Toda hora em que é permitido comer, alimenta-se com ele a besta, o animal selvagem e as aves, e vende-se ao gentio, e é permitido usufruir dele. — Enquanto perdura o horário em que ainda é permitido ao próprio dono comer o chametz — isto é, até o fim da quarta hora do dia — pode-se também dar esse chametz a animais domésticos, a animais selvagens mantidos em casa e a aves, vendê-lo a um gentio, e tirar dele qualquer proveito, sem nenhuma restrição.
Passou seu horário, é proibido em usufruto, e não se aquece com ele forno nem fogão. — A partir do início da sexta hora do dia — o momento em que a Torá proíbe possuir chametz —, todo proveito dele é proibido, mesmo que ainda não tenha sido formalmente queimado; e quem o queima, no momento próprio, não pode sequer aproveitar o calor gerado por essa mesma queima para aquecer um forno ou um fogão.
Rabi Yehuda diz: não há eliminação de chametz senão por queima. E os Sábios dizem: também esfarela e espalha ao vento, ou lança ao mar. — Rabi Yehuda entende que a eliminação do chametz deve seguir o modelo do "notar" — a sobra do sacrifício —, que é destruído por fogo; os demais Sábios discordam e permitem qualquer forma eficaz de eliminação, como esfarelá-lo e jogá-lo ao vento, ou atirá-lo ao mar, desde que se torne inutilizável.
Rabi Yehuda apoia sua exigência de queima — e não outra forma de eliminação — no princípio de que a Torá associa o destino do chametz proibido ao do "notar", a sobra do sacrifício além de seu prazo, que a Torá manda expressamente queimar.

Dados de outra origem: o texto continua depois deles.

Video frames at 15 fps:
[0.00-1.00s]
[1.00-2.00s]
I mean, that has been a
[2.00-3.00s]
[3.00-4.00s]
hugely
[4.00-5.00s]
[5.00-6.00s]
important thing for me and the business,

Os demais Sábios, porém, entendem que a palavra "tashbitu" — "eliminareis" — não exige um método único, mas apenas que o chametz deixe de existir como algo utilizável; por isso aceitam também esfarelá-lo ao vento ou lançá-lo ao mar, desde que o resultado seja o mesmo: sua completa inutilização antes do horário de proibição.

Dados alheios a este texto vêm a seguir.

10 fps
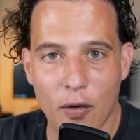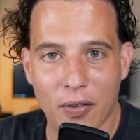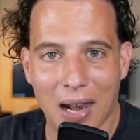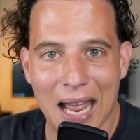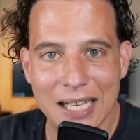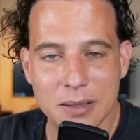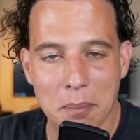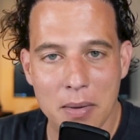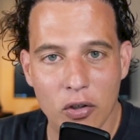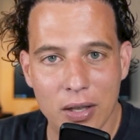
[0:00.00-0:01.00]
over the last
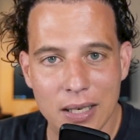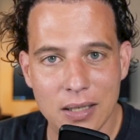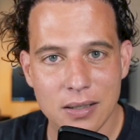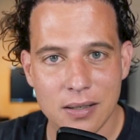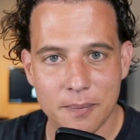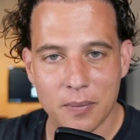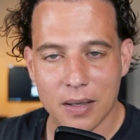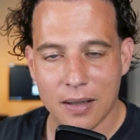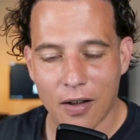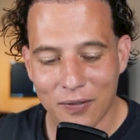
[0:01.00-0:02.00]
millions
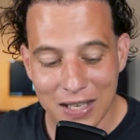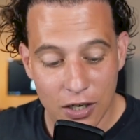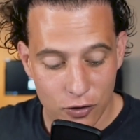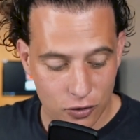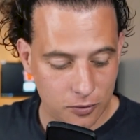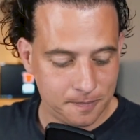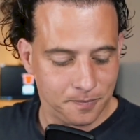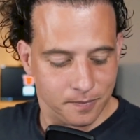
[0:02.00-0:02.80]
of years.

O Rambam decide a halachá conforme os Sábios contra Rabi Yehuda: qualquer forma de eliminação eficaz é válida, embora a queima seja preferível; e detalha os horários — comer até a quarta hora, não usufruir a partir da sexta.
Como se elimina o chametz? Queima-o, ou o esfarela e espalha ao vento, ou o lança ao mar ou a um rio que o carregue. E não deve eliminá-lo levianamente, mas sim eliminá-lo completamente, com atenção. Não é assim a halachá conforme Rabi Yehuda, que diz que não há eliminação de chametz senão por queima; antes, qualquer coisa que o destrua é válida. Ainda assim, é preceito preferível queimá-lo, do mesmo modo que se queimam as coisas sagradas que se tornaram inválidas.

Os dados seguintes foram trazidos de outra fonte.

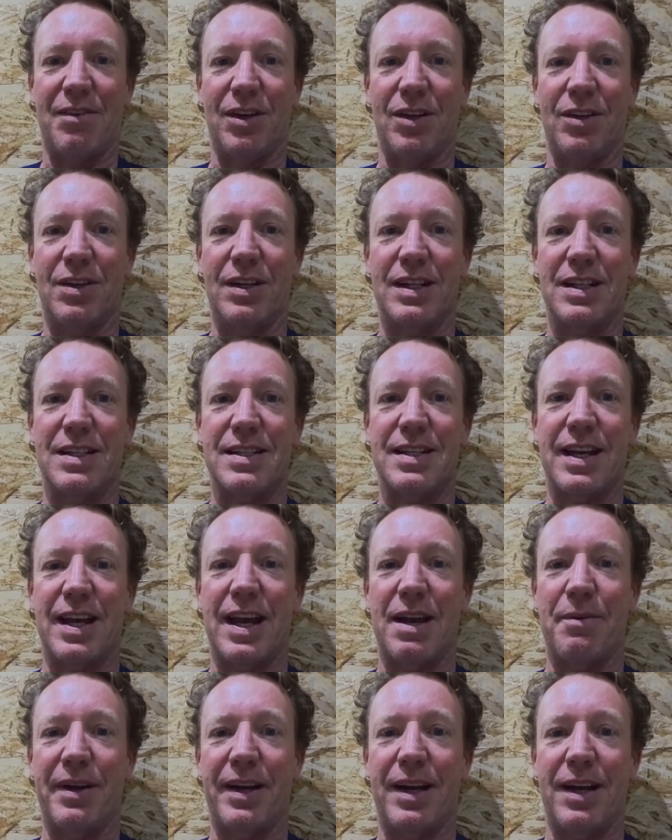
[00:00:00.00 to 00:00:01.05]
a look and see
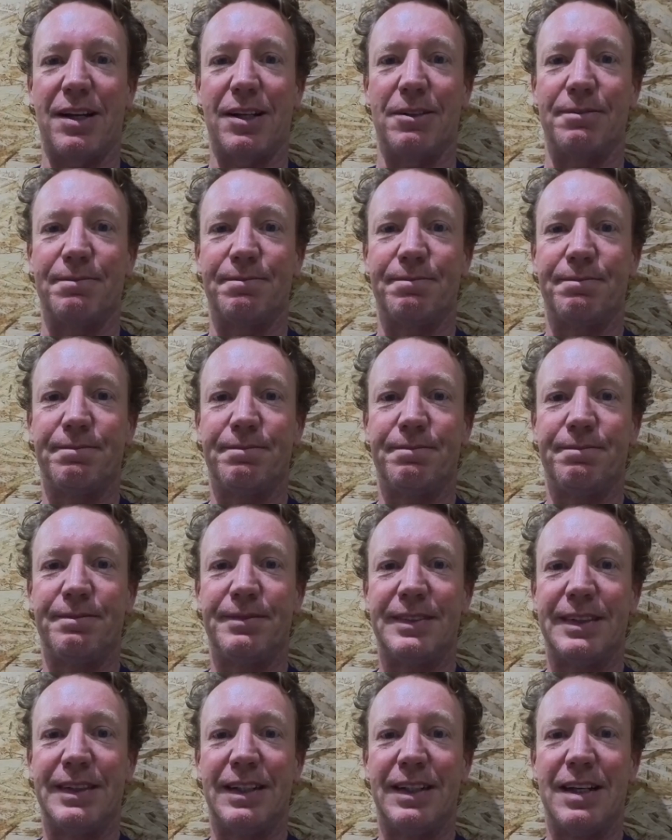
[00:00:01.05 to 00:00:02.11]
how we go.
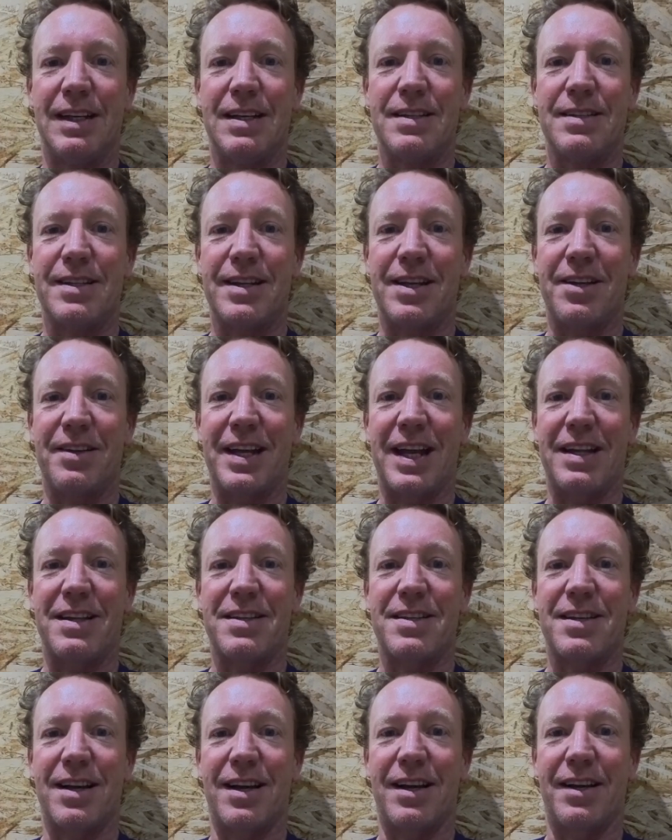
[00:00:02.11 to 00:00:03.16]
See you on the other
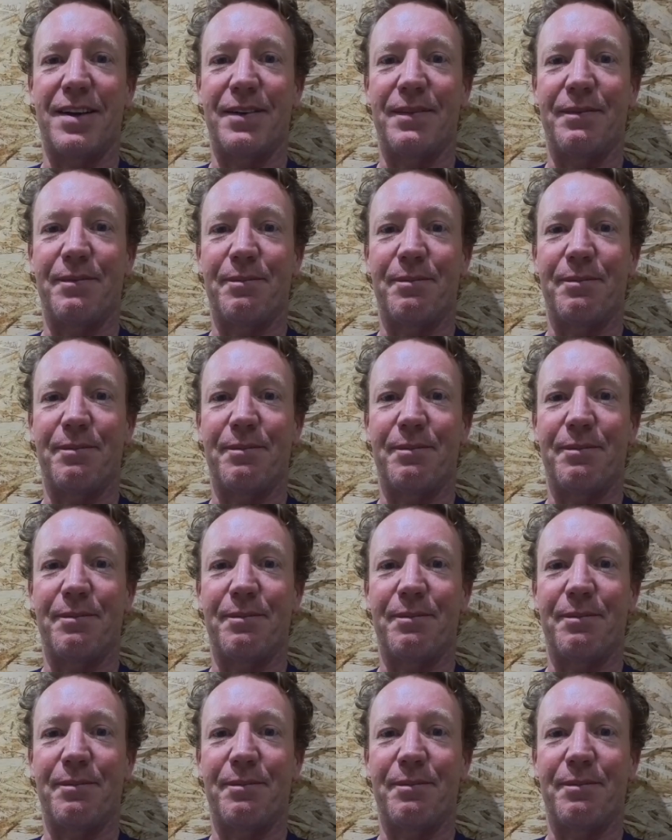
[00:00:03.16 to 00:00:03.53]
side.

Rambam explica que a mishná segue a opinião de Rabán Gamliel sobre os horários; Bartenura esmiúça por que a mishná precisou mencionar besta, animal selvagem e aves separadamente; Rashi, na Guemará, comenta o princípio geral de "bal totiru" por trás da proibição.
"Toda hora em que é permitido comer, alimenta-se com ele a besta, o animal selvagem e as aves, etc.": esta mishná segue a opinião de Rabán Gamliel, já apresentada anteriormente, de que o chulin se come durante toda a quarta hora e a teruma durante toda a quinta. E aqui diz que, enquanto o sacerdote ainda come teruma, é permitido ao israelita alimentar seu animal com o chametz — e isso é verdade, ou seja, é permitido usufruir do chametz na quinta hora, mesmo que ele próprio já não possa mais comê-lo, como já explicamos.
"Alimenta-se com ele a besta, o animal selvagem e as aves" — as três menções são necessárias: se a mishná mencionasse apenas "besta", pensaríamos que só quanto à besta — que, se sobrar comida, ela a consome e assim se elimina o chametz de dentro dela — é permitido; mas o animal selvagem, como a doninha, o gato e a fuinha, que costumam guardar o que sobra, diríamos que não. E se mencionasse apenas "animal selvagem", pensaríamos que só quanto a ele — que, se sobrar, o esconde e não se transgride "não se verá" — é permitido; mas quanto à besta, que às vezes deixa sobras sem que o dono se lembre de eliminá-las, e assim se transgrediria "não se verá", diríamos que não. Por isso a mishná ensina ambos. E "aves" é mencionada por associação, já que se ensinou "besta" e "animal selvagem".
"O chametz está sujeito ao 'não deixarás sobrar'" — isto é, ao princípio de "não se verá" e "não se achará" chametz em posse do israelita, base sobre a qual se constrói toda a proibição de usufruir dele depois do horário estabelecido, tema central da discussão da Guemará neste daf sobre o horário de proibição do chametz.